**INSTRUCTIONS FOR THE TASK**
Transcribe, word for word, every line from the one containing "[00:00:00.00 to 00:00:01.00]" through the final line of the records, and omit the pictures.

**INFORMATION PROVIDED**
——————————
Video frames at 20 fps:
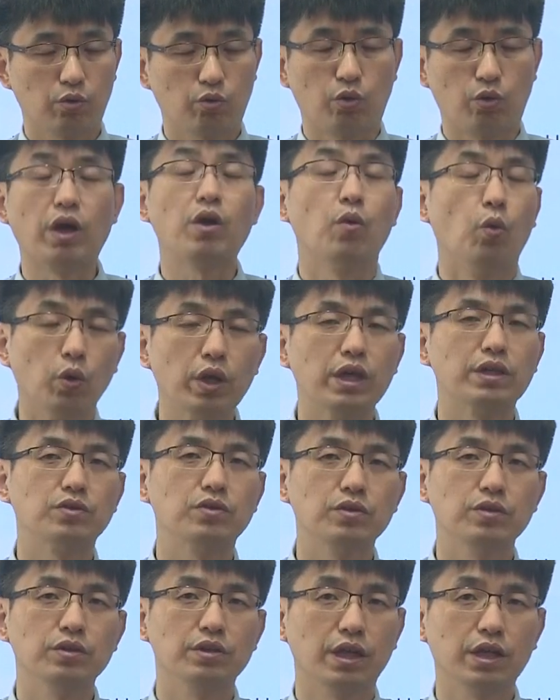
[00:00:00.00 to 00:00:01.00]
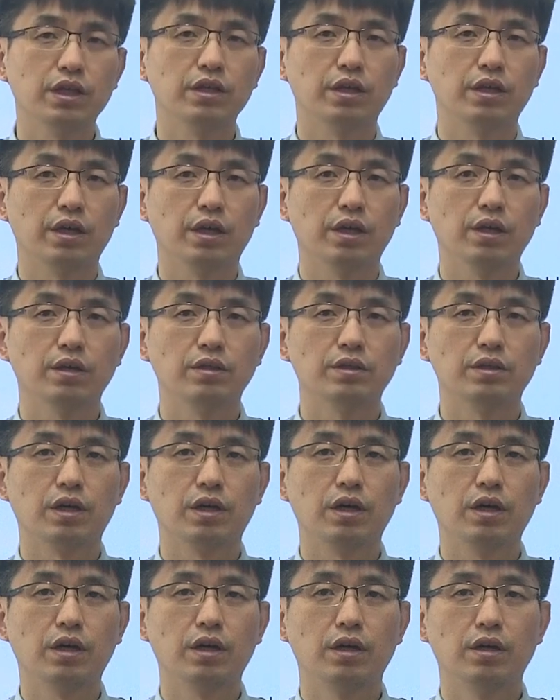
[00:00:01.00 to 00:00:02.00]
되게 오래전 얘긴데
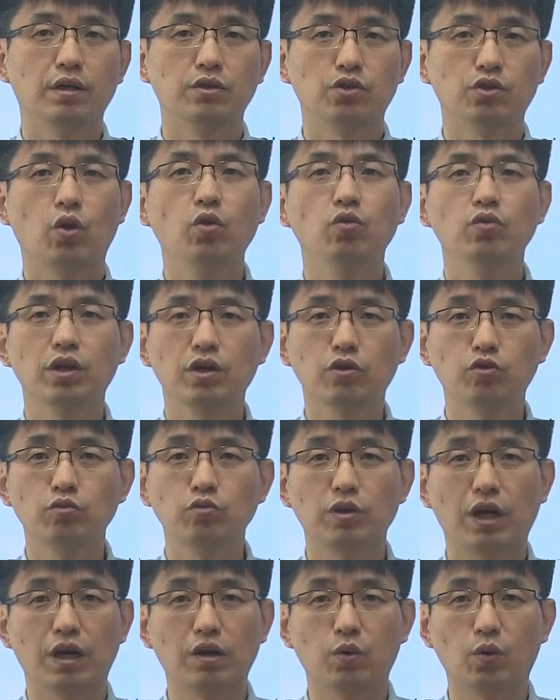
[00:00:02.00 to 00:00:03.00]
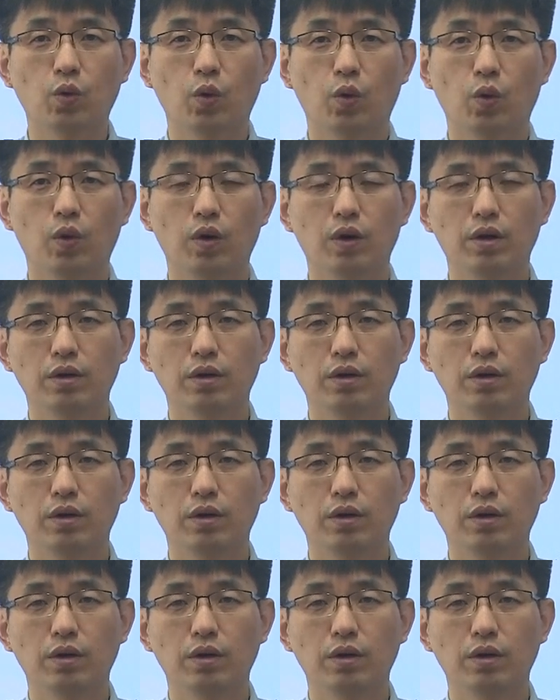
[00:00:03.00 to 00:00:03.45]
제가 청운의 꿈을 안고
——————————
**SOLUTION TO THIS EXERCISE**
[00:00:00.00 to 00:00:01.00]
[00:00:01.00 to 00:00:02.00]
되게 오래전 얘긴데
[00:00:02.00 to 00:00:03.00]
[00:00:03.00 to 00:00:03.45]
제가 청운의 꿈을 안고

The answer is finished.